Task requirements
Exclude the pictures, and otherwise reproduce the data in full.

Supplied data
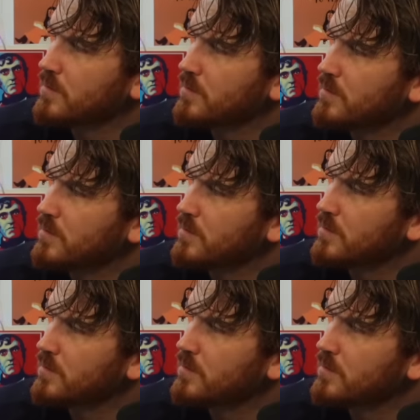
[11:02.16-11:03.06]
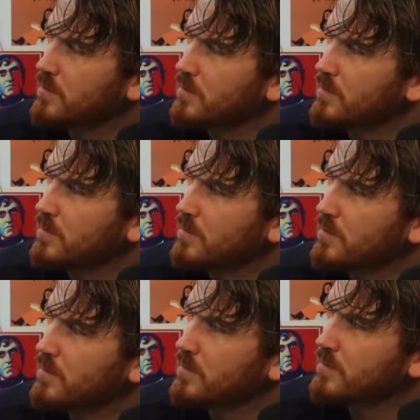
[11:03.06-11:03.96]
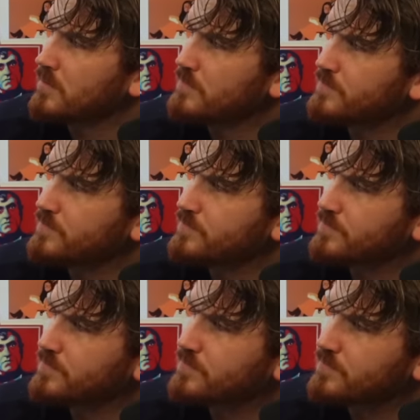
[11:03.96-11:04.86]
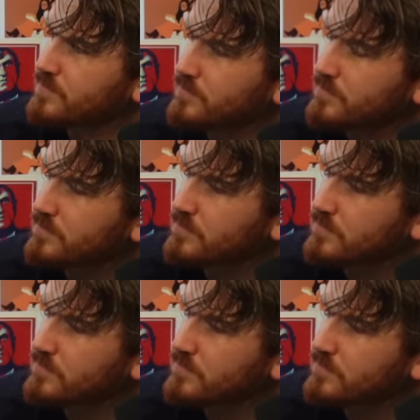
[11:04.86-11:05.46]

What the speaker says: (not speaking)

Result
[11:02.16-11:03.06]
[11:03.06-11:03.96]
[11:03.96-11:04.86]
[11:04.86-11:05.46]

What the speaker says: (not speaking)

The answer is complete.